03 June, 1781 Sent out from Fort Fetter to investigate reports of recent Indian incursions, a party of the Bedford County Militia and the Cumberland County Militia, under the command of Captain John Boyd, are ambushed by Indians. The Indians are believed to have been incited to make their strike into Frankstown Township, Bedford County by the British under the command of Captain Nelles. The intent is to disrupt the passage of Patriots between the Susquehanna and Ohio Rivers. Captain Nelles' son, Lieutenant Robert Nelles, leads a platoon of British troops and about one hundred Seneca Indian warriors from the Genesee River valley of New York into the Bedford County region of Pennsylvania. In the ensuing "Engagement of Frankstown", eleven of the Patriot Militia are killed, five are wounded, and ten are taken prisoner, including Captain John Boyd. None of the British/Indian party is injured.

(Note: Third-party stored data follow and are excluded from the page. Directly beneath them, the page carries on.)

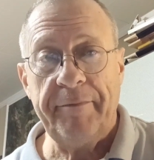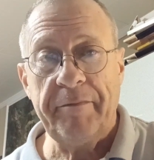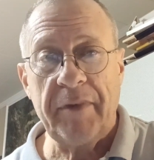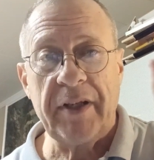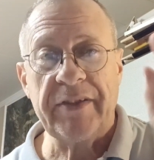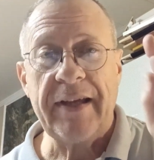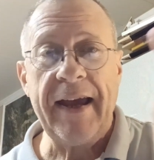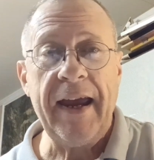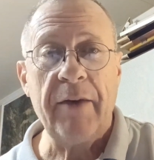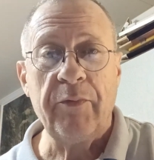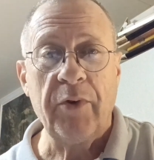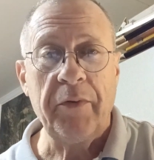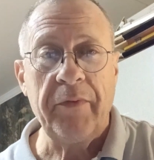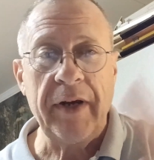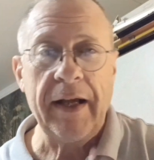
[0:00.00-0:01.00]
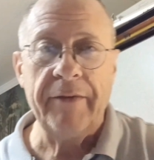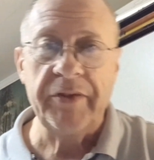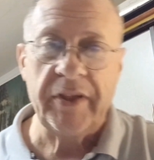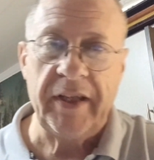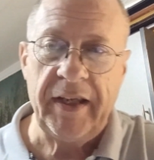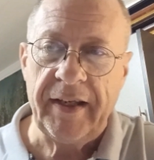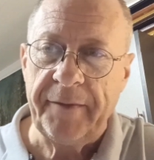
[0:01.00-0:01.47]
Because I had one when I was a
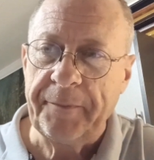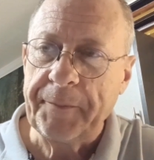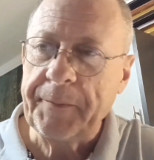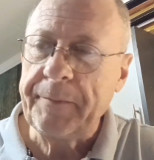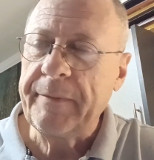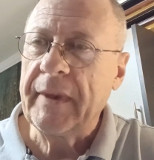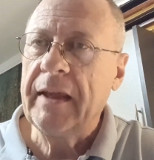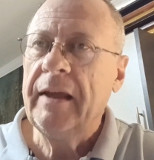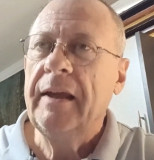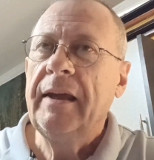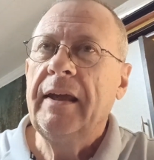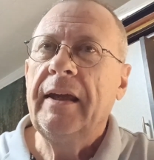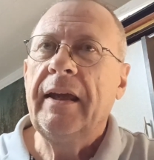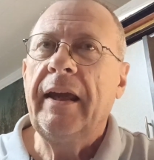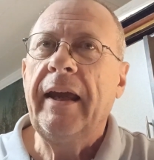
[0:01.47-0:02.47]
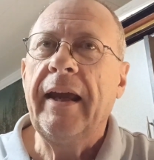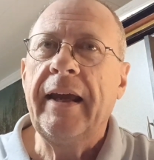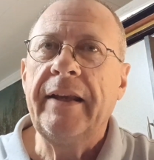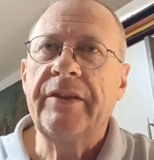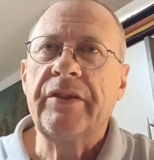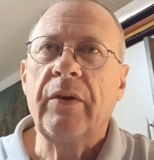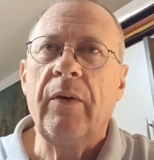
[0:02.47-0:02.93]
kid.
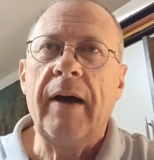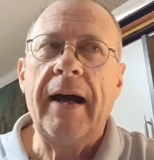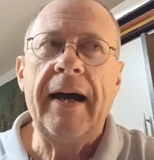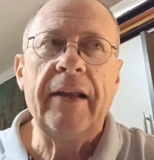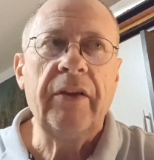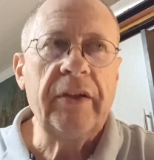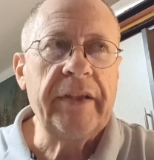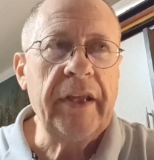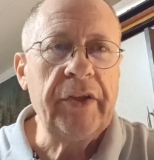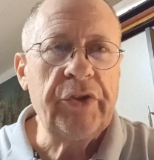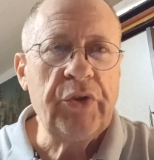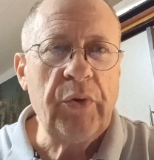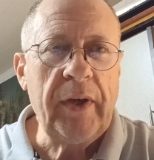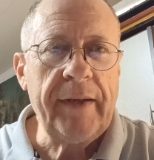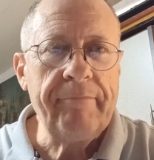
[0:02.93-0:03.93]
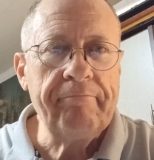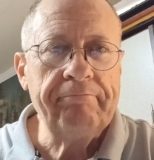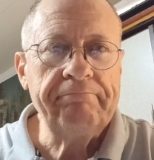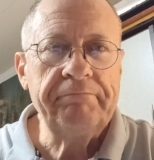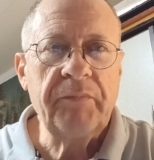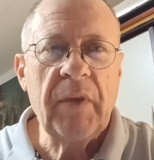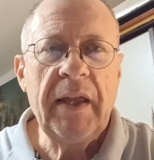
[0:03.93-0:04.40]
And so I looked into it.
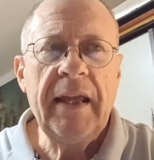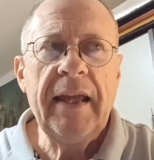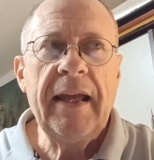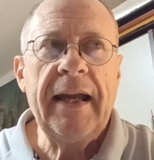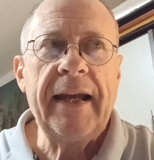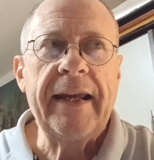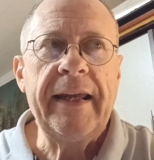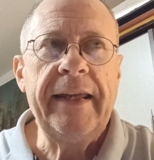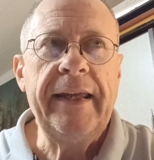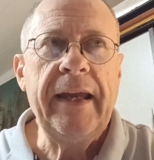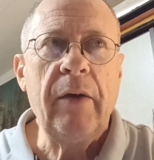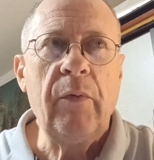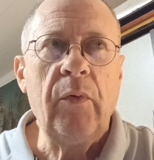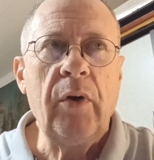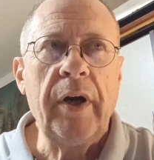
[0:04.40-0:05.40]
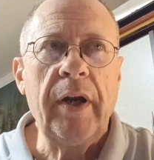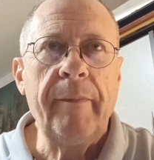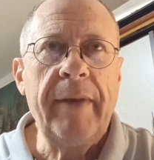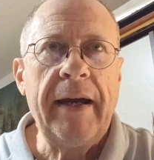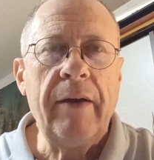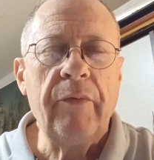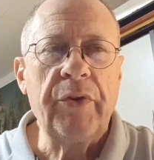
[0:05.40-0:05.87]
I can get one
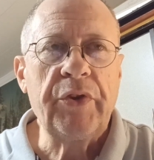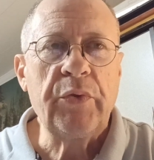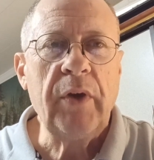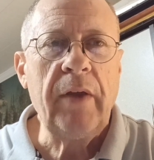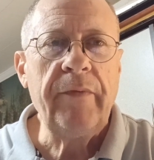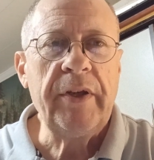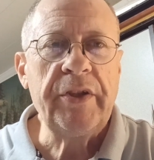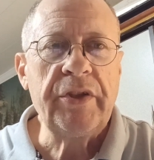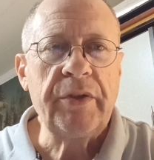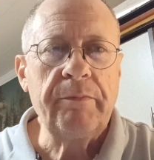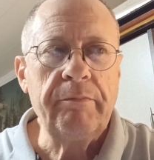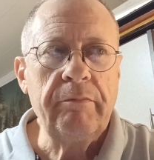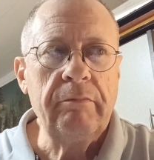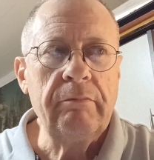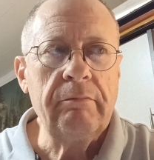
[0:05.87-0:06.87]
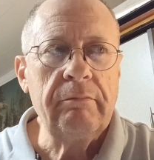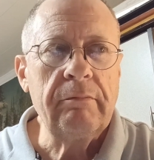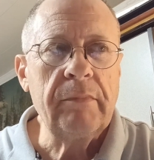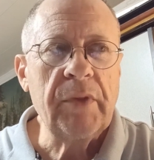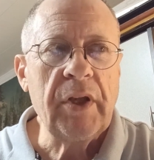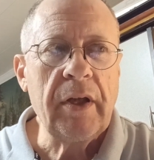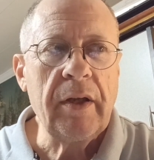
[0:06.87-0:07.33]
about with 12-inch,
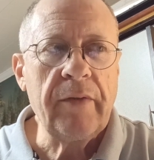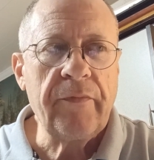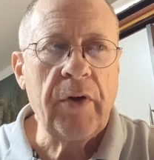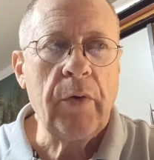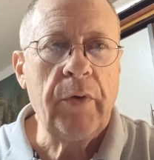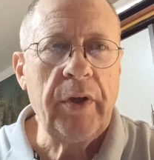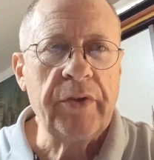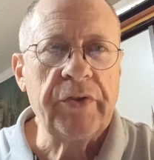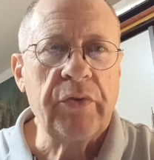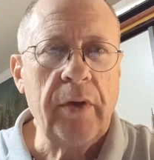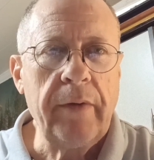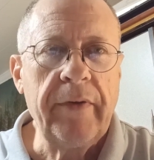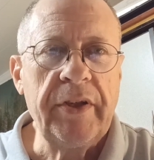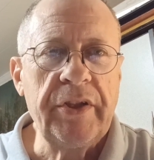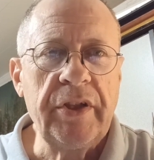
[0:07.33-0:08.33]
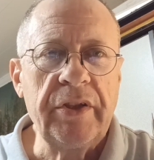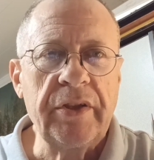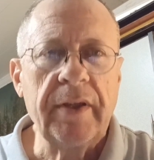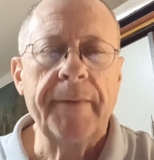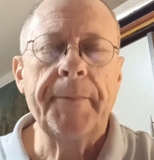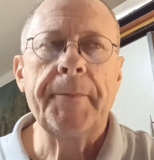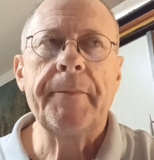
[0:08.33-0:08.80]
the front wheel is 12 inches.
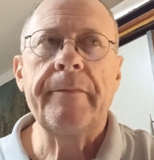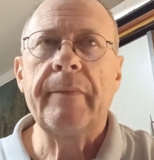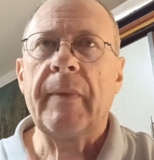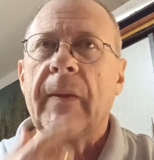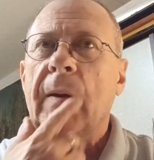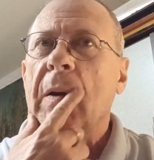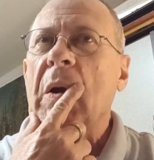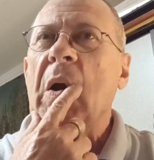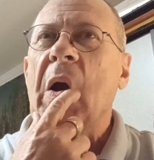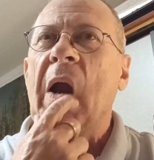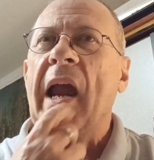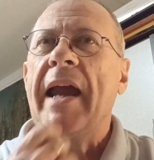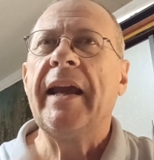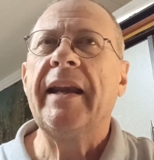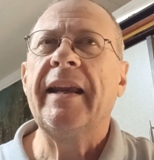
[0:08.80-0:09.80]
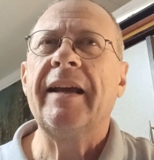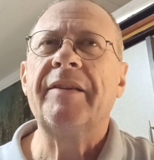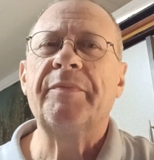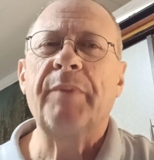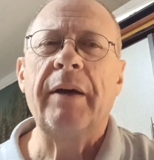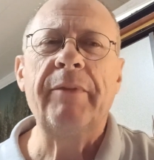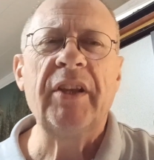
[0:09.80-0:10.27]
And it's
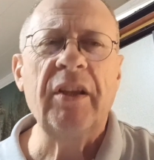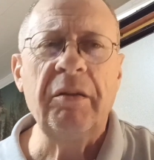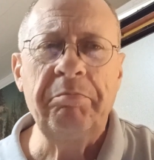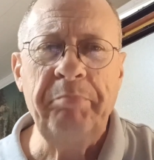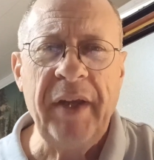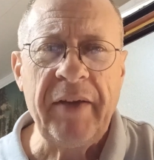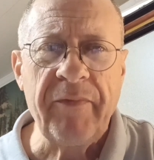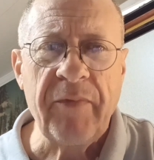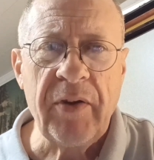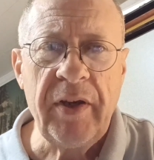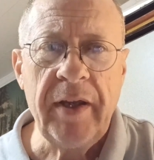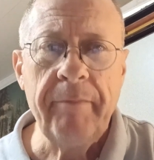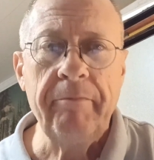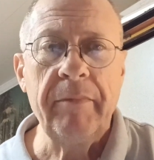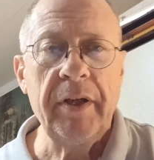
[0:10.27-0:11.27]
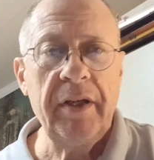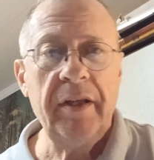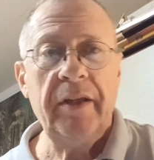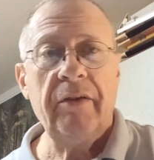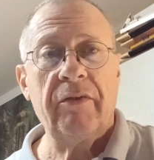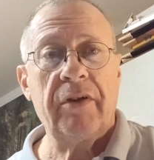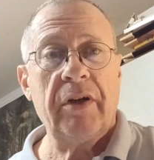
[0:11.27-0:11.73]
probably a little big for him, but
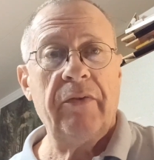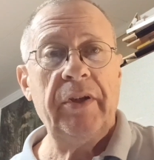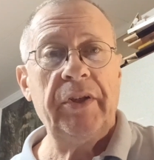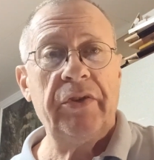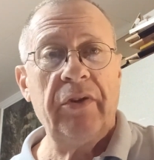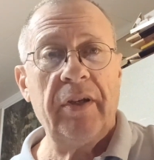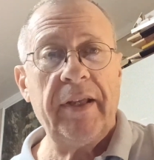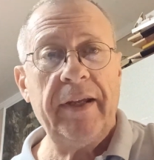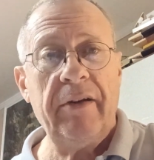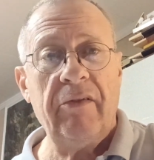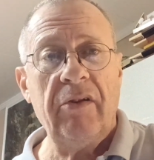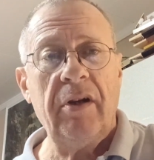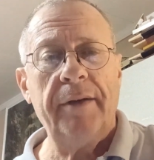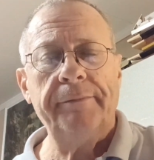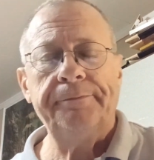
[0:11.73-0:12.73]
he'll grow into it later on.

23 February, 1782 Lieutenant Robert Johnston's Company of York County Militia are directed to march to Bedford County for the defense of the frontier.
29 September, 1782 General George Washington orders that the expedition against the Indians of the Ohio Valley be curtailed.
06 June, 1783 The Supreme Executive Council of Pennsylvania issues an order that the Ranging Companies of Bedford, Westmoreland and Washington Counties be discharged.